Wednesday, November 11, 2015


 On this Veterans' Day, I wanted to honor my father Donald Sherlock, who served in the US Army from 1951 to 1953.  He served overseas in Korea from 1952 to 1953.  In the above photo, he was celebrating Christmas in 1952 in Korea while his wife and 4 month old baby son celebrated back in Southern California.

Donald was the youngest of 3 sons, all of whom served in the military.  His oldest brother Charles Sherlock served in the Air Force.

His older brother (the middle brother) Edmund Sherlock served in the US Navy during World War II.According to my cousin, Edmund was only 17 years old in this photo. He looks very young. 

Thank you, Dad, Uncle Chuck and Uncle Eddie for your service to our country and your devotion to your families!

Tuesday, November 3, 2015


As I left the prayer chapel in Helferskirchen, I wondered where the cemetery was located.  After all on Find A, I found the listing of persons buried in the Katholische Maria Himmelfahrt cemetery which included a number of my ancestors.

I looked down a street and saw a cemetery.  This must be my lucky day!  We walked down the street and walked through the cemetery.  The cemetery looked new, like it was created in the 1980's not the 1700's.

Whenever I visit a cemetery in one of my ancestral lands, first, I look for any of my known ancestors.  I have yet to find any of them from the 1700 and 1800's.  Then I take (and also ask my traveling companions) to take photos of all the gravestones with specific surnames.

The gravestones are much larger and more beautiful than the typical ones found in the US.

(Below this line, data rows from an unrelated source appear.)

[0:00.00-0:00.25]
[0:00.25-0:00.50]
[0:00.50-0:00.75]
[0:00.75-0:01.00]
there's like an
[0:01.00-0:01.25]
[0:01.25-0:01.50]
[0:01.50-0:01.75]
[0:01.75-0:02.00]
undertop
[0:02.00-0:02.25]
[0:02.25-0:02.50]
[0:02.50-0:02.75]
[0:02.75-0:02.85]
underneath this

I found graves for the following people (who may be related to me) in the Helferskirchen cemetery --

                                    HEIBEL    Fridolin        1913-1996
                                                      Sophie         1919-2004

                                   HEIBEL     August          1908-1989
                                                       Frieda          1911-1996

                                   HEIBEL     Margareta     1906-2005
                                                      Wilhem         1904-1989

                                   HEIBEL    Anton            1903-1990
                                                     Hildegard      1908-1995

                          HOMMRICH    Artur              1925-2007
                                                    Monika          1927-2012

                                   RAMM    Bernhard        1929-2007
                                                    Gertrud         1920-2007

                                  RAMM    Ewald             1929-2003

Thursday, October 29, 2015


I learned originally about Helferskirchen on Find A  According to Find a, the Assumption of Mary Church "was built in 930-959 as a fortress church".  "The present church was built in 1769" and "is considered one of the most beautiful baroque churches in Westerwald".

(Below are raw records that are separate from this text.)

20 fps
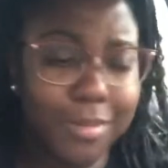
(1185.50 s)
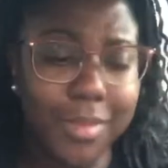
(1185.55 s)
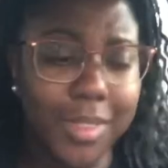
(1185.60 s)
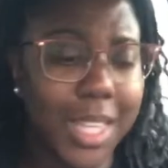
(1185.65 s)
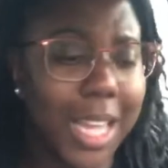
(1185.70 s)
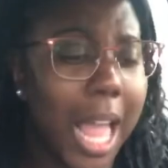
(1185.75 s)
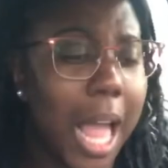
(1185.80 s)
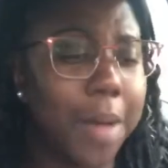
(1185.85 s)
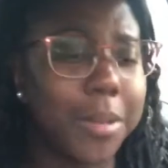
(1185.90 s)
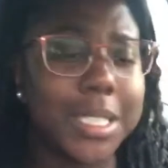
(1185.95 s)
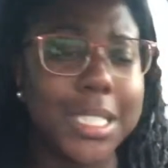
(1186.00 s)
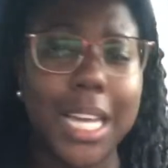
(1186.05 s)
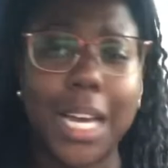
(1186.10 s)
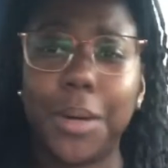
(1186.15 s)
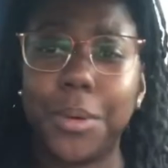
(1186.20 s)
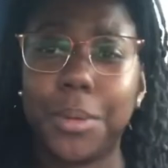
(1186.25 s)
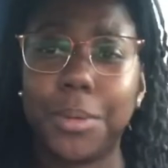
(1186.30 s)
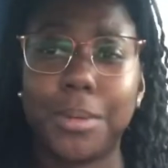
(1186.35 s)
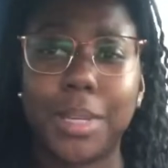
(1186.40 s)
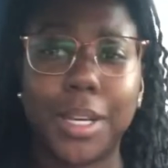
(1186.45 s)
I was like,
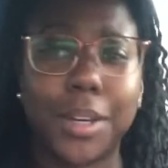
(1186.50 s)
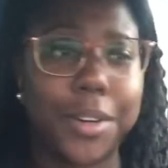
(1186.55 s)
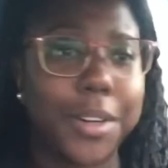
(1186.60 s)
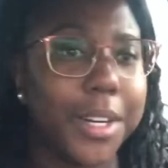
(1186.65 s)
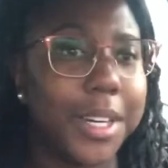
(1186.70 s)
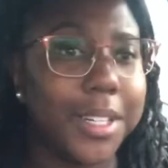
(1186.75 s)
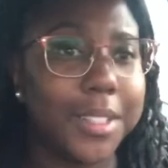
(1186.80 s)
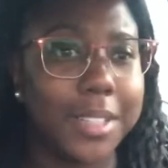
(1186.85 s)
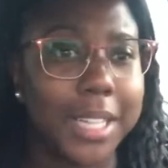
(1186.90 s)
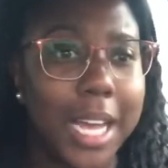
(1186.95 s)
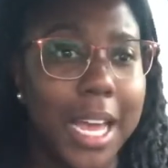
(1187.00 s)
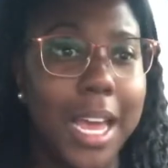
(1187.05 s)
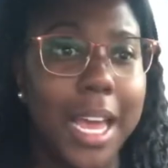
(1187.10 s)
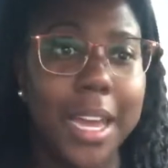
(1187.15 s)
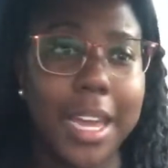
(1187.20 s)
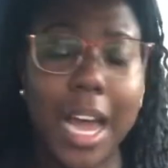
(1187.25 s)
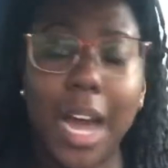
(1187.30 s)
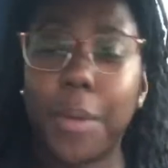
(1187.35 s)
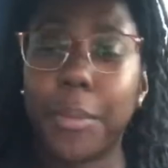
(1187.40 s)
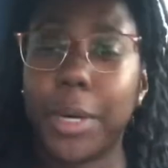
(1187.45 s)
oh Lord.
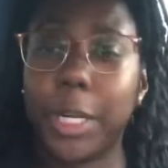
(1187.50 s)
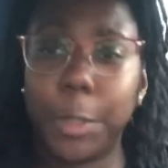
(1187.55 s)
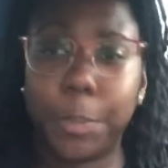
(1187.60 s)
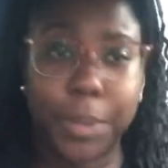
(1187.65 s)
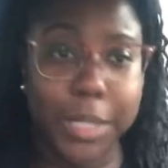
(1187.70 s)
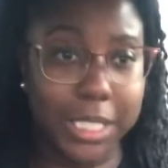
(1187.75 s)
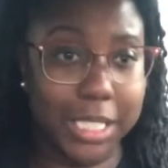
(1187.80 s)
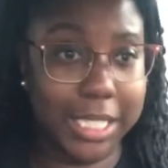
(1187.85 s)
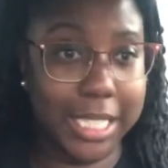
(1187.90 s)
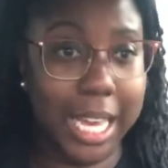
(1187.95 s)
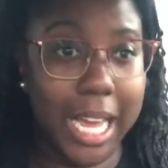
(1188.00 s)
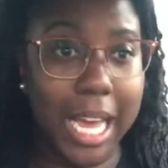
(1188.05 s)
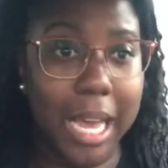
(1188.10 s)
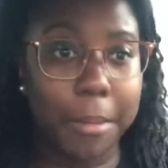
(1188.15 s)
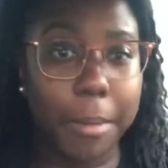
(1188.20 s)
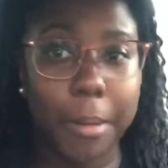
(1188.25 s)
Now I'm really pushing time.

My husband and I drove into town and headed towards the Catholic Church -- Katholische Maria Himmelfahrt.  I was disappointed to find that the doors of the church were locked but that didn't stop me from exploring the church grounds and taking some photos.  Then to get a better feel of the area, we walked east of the church and saw some cows grazing in a pasture.  Walking a bit further in that direction, we discovered a darling little prayer chapel, hidden by some large trees.

Of course, we went in the chapel to see what was inside.  I wonder if I can find out the history of this little chapel.

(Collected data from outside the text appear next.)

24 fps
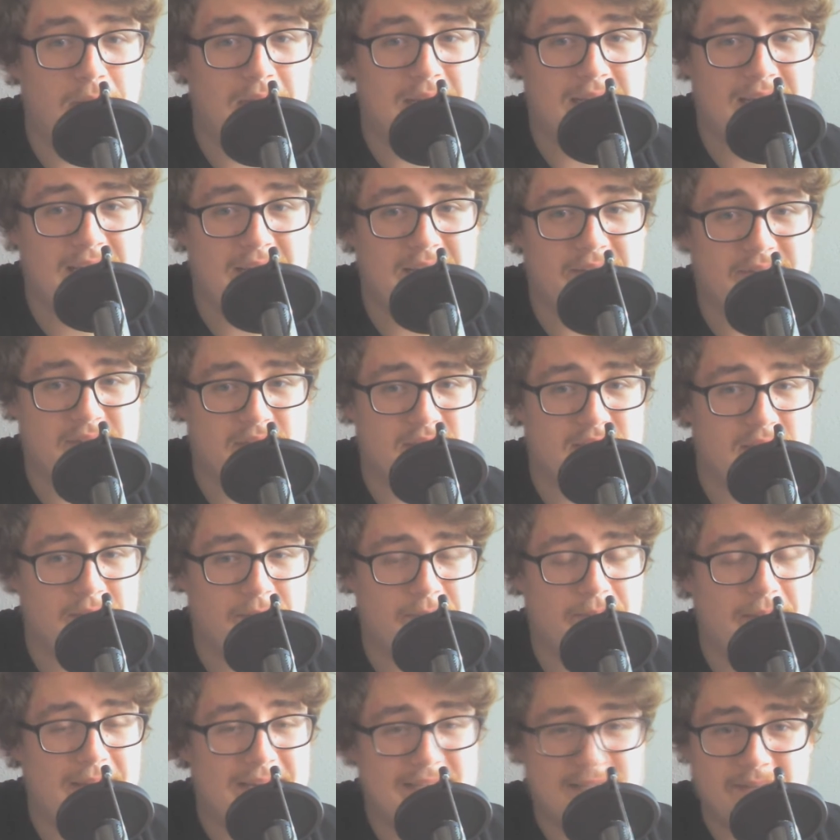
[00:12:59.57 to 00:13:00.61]
it gives us an
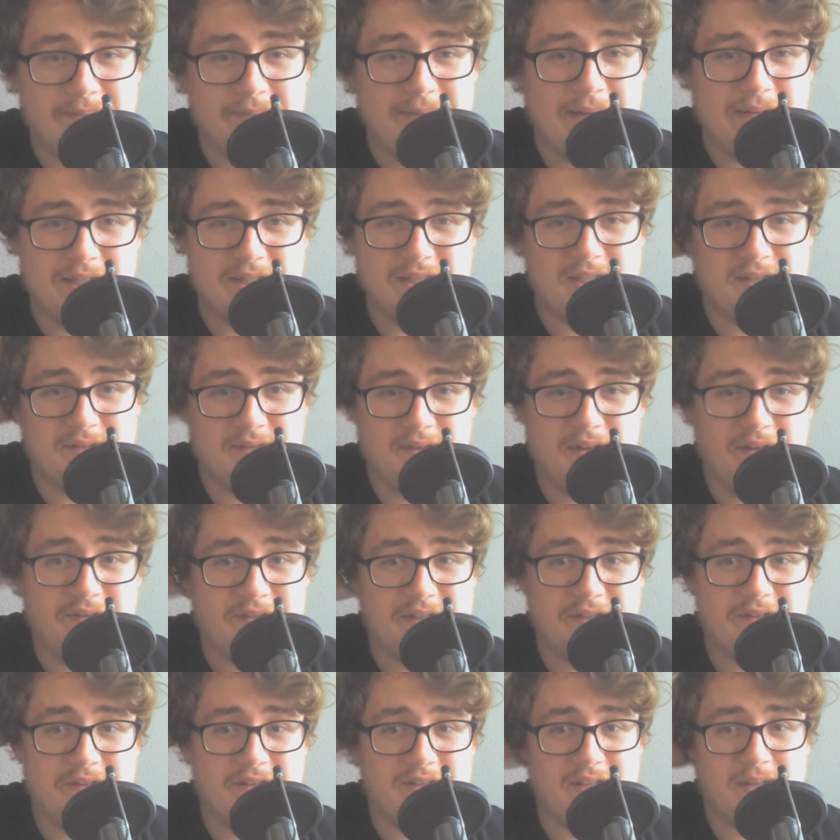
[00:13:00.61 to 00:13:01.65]
amazing match at Survivor
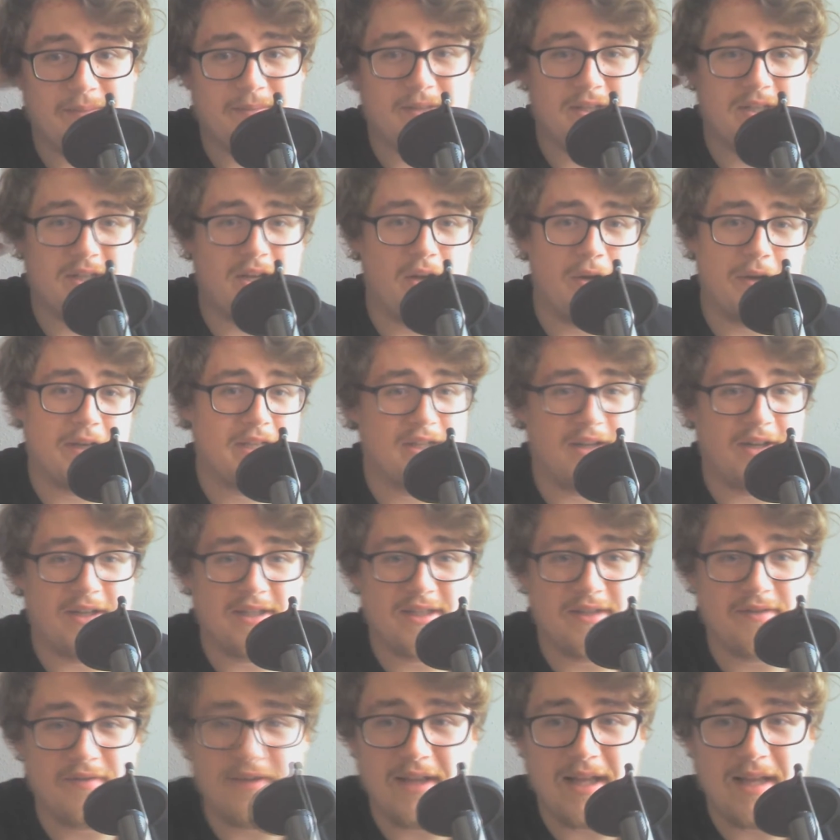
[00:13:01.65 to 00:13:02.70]
Series. I'm so
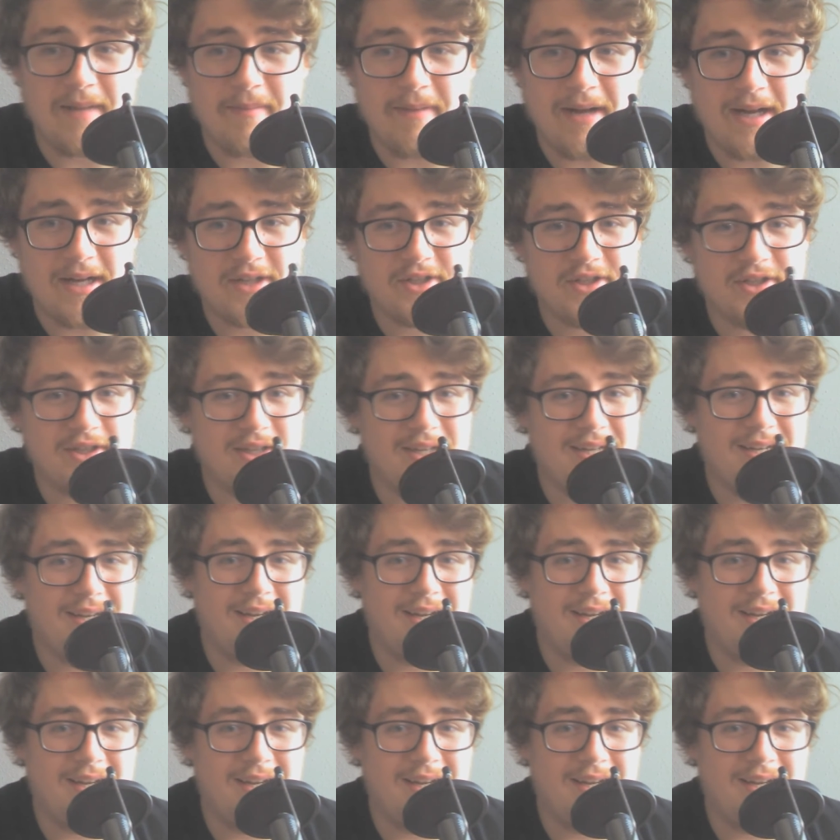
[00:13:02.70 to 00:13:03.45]
excited for that match.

I was amazed at how beautiful the area surrounding Helferskirchen is.  Okay, you know I need to show you one more photo!


My 7th Great Grandfather Valentin Zirfas was born and died in Helferskirchen.  His daughter Anna Catharina Zirfas (my 6th Great Grandmother) was also born in Helferskirchen.  Collateral ancestors of the Hober and Zirfas family branch were born and died in Helferskirchen.  In addition, members of the Ramm family branch also lived in Helferskirchen.

Helferskirchen has a population of about 1100 people.  It is north of Wirges, northwest of Staudt and northeast of Dernbach.  Helferskirchen is 34.3 kilometers and 25 minutes from Koblenz. So it is an excellent place to start visiting my German ancestral home towns.